NORTHFIELD, MINN. – The sight of two unbeaten Augsburg teams traveling to Carleton for a Saturday afternoon doubleheader seemed as if it were a fine excuse to catch up on MIAC basketball in this first winter without St. Thomas.

The Tommies dominated in numerous sports, and that was particularly true in hoops. As St. Thomas now takes its lumps in the Division I Summit League, the Augsburg women had reached 13-0 and the men were 11-0.

The Auggies men ran into COVID problems and were forced to cancel Wednesday's game at Bethel. That was repeated when Saturday's game was canceled.

The MIAC has decided to declare all games not played on the original date to be cancellations, not postponements. At mid-week, the league announced that all of its teams would participate in a single-elimination playoff at the end of the regular season.

Obviously, the Augsburg angle had suffered a touch with no men's game at 3 p.m. against coach Guy Kalland's strong (9-3) Carleton team.

So what?

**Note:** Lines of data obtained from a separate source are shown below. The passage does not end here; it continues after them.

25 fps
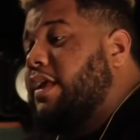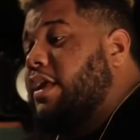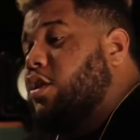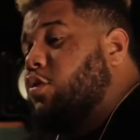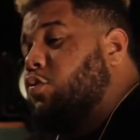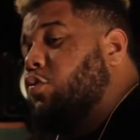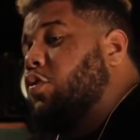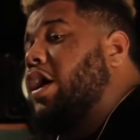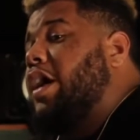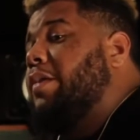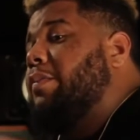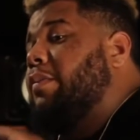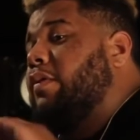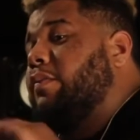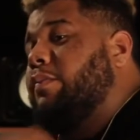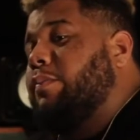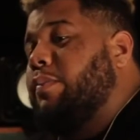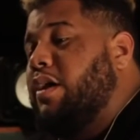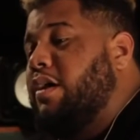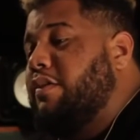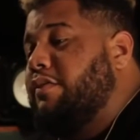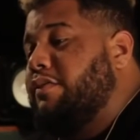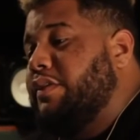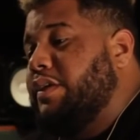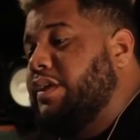that you have
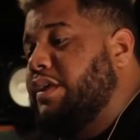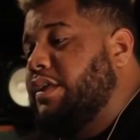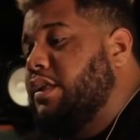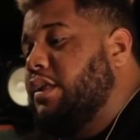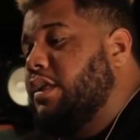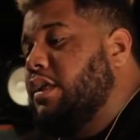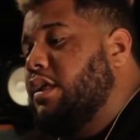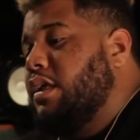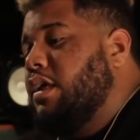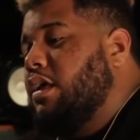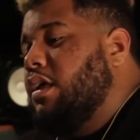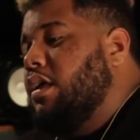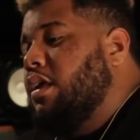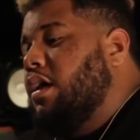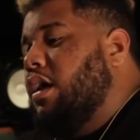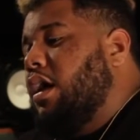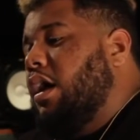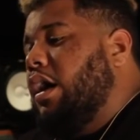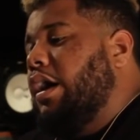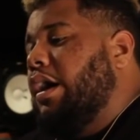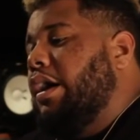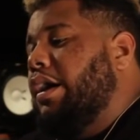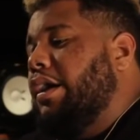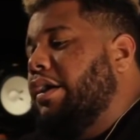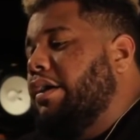above it,
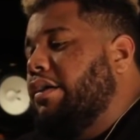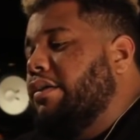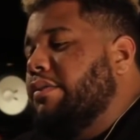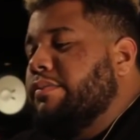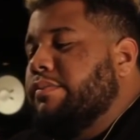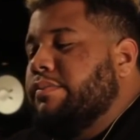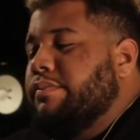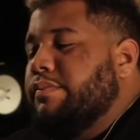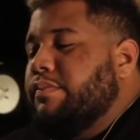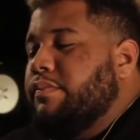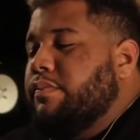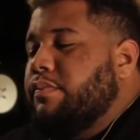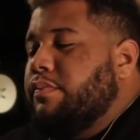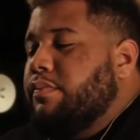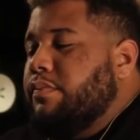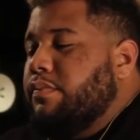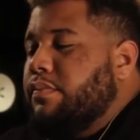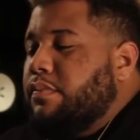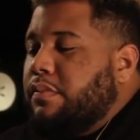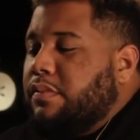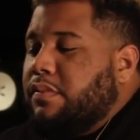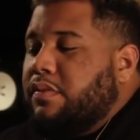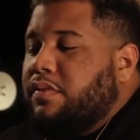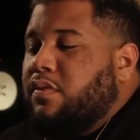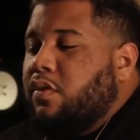to
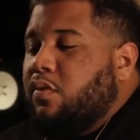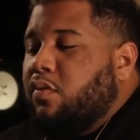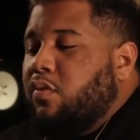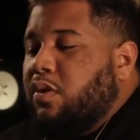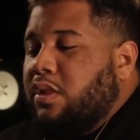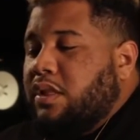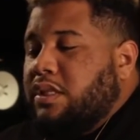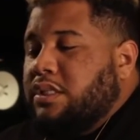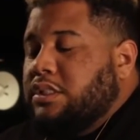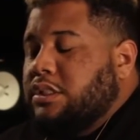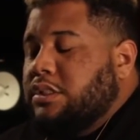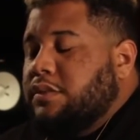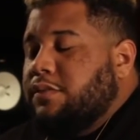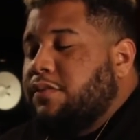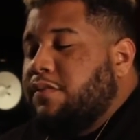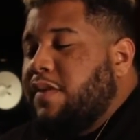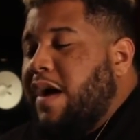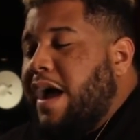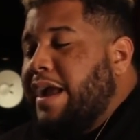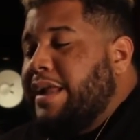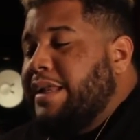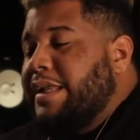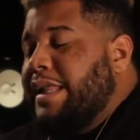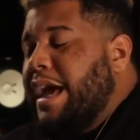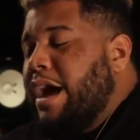really just
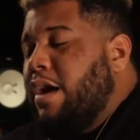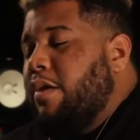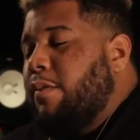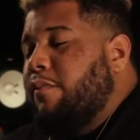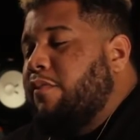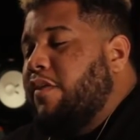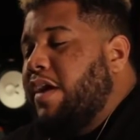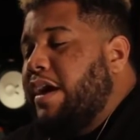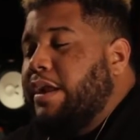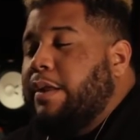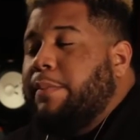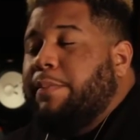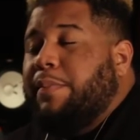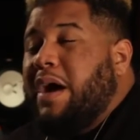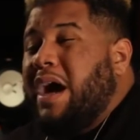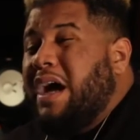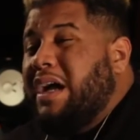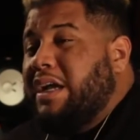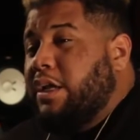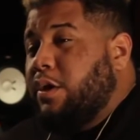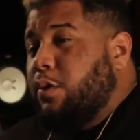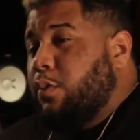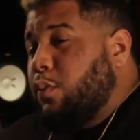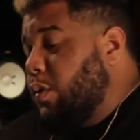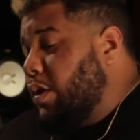find a
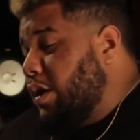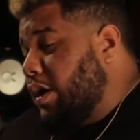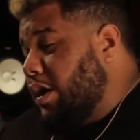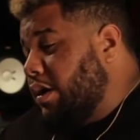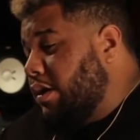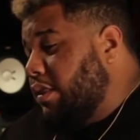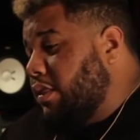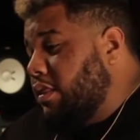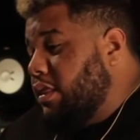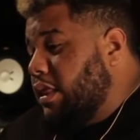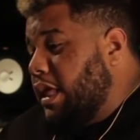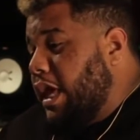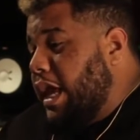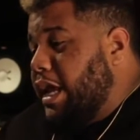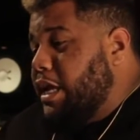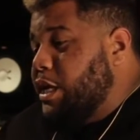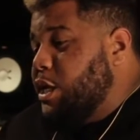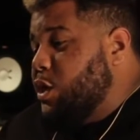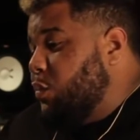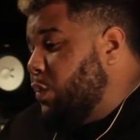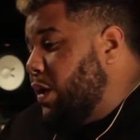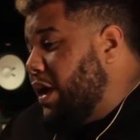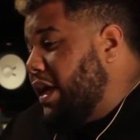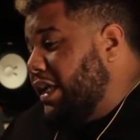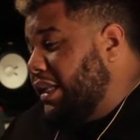pocket where the
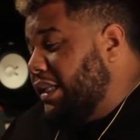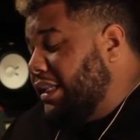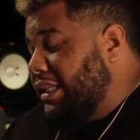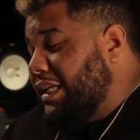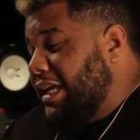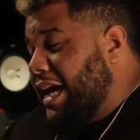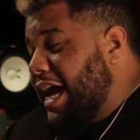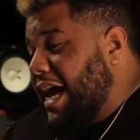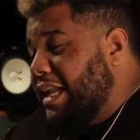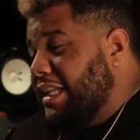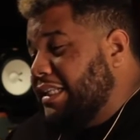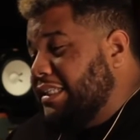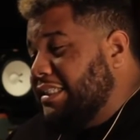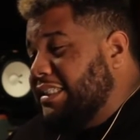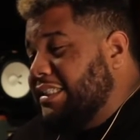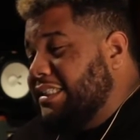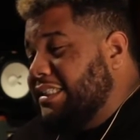808 kind of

This could be a tribute to the first-place women's team that Ted Riverso had put together in his seventh year since returning to the MIAC as Augsburg's coach.

Riverso had created the St. Thomas powerhouse in 15 seasons from 1984 to 1999, worked in administration, and then as an assistant to Pam Borton with the Gophers. He was convinced to apply for the Augsburg job by Bill McKee, a longtime friend.

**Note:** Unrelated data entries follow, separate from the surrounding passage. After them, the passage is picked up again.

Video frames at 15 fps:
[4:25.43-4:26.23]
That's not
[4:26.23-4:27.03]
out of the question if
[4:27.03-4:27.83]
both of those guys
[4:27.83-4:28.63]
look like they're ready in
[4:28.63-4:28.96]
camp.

McKee was Augsburg's women's coach and was dying of cancer in the summer of 2015. Riverso was reluctant to return to Division III, but how do you say "no" to a dying friend and fellow basketball nut?

Riverso has had more talented teams than this one, but with the double-post of Jen Masello and Anja Smith, the Auggies had won a few easy ones and pulled out a handful of close ones.

And then Saturday happened, against Carleton and another legendary MIAC coach making a comeback.

Tammy Metcalf-Filzen won more games than any Carleton women's coach in 13 seasons ending in 2010. She was already a member of the Carleton Hall of Fame when returning to coach in the fall of 2019.

Augsburg had defeated Carleton by 25 in early December in Minneapolis. The coaches were talking before the game.

"Take it easy on my neighbor Ted," I said to Metcalf-Filzen, in reference to having Riverso's abode close enough to see him walking around the block on occasion.

The Carleton coach shook her head and said: "Other way around." And then she lamented the lack of height and the fact three former players had decided not to return for the school year due to COVID concerns.

Never trust a coach, especially a very good one such as Metcalf-Filzen. The Knights swarmed on defense, drove relentlessly to the basket down the stretch, benefited from Augsburg missing quite a number of two-footers, and this was the final:

Carleton (now 5-10 in the MIAC) 59, Augsburg (now 13-1) 49.

There were no fans due to COVID restrictions implemented by the school when this semester started. That was unfortunate; wacky Carleton students choosing to attend could have reveled in the effort.

"We had some tough players on the floor this afternoon," Metcalf-Filzen said.

At that moment, 5-10 Jasmine Choi — 19 points, 14 rebounds — walked past and her coach said: "She's tough … she battled those bigs inside."

St. Thomas' departure has not damaged the MIAC's familial vibe. That was hugely evident when Kalland won his 500th game as Carleton's men's coach — dating to his hiring from Inver Hills Community College for the 1984-85 season.

Number 500 was a 65-55 victory at Bethel on Jan. 12. The losing coach was Zach Filzen, in his first season with the Royals, and Tammy's son.

Which is the MIAC for you.

There have been five men's NCAA college coaches in Minnesota to win 500 games at one school, and all have been in the MIAC: Jim Smith (St. John's), Steve Fritz (St. Thomas), Joe Hutton (Hamline), Mark Hanson (Gustavus) and now Kalland at Carleton, with those world-renowned academics.

What is it about the MIAC — coaches show up and stay forever?

"I'd say it's the people we get to coach," Kalland said Saturday. "It's the commitment you see from all of our athletes, all of the students, really. That's what makes these places special."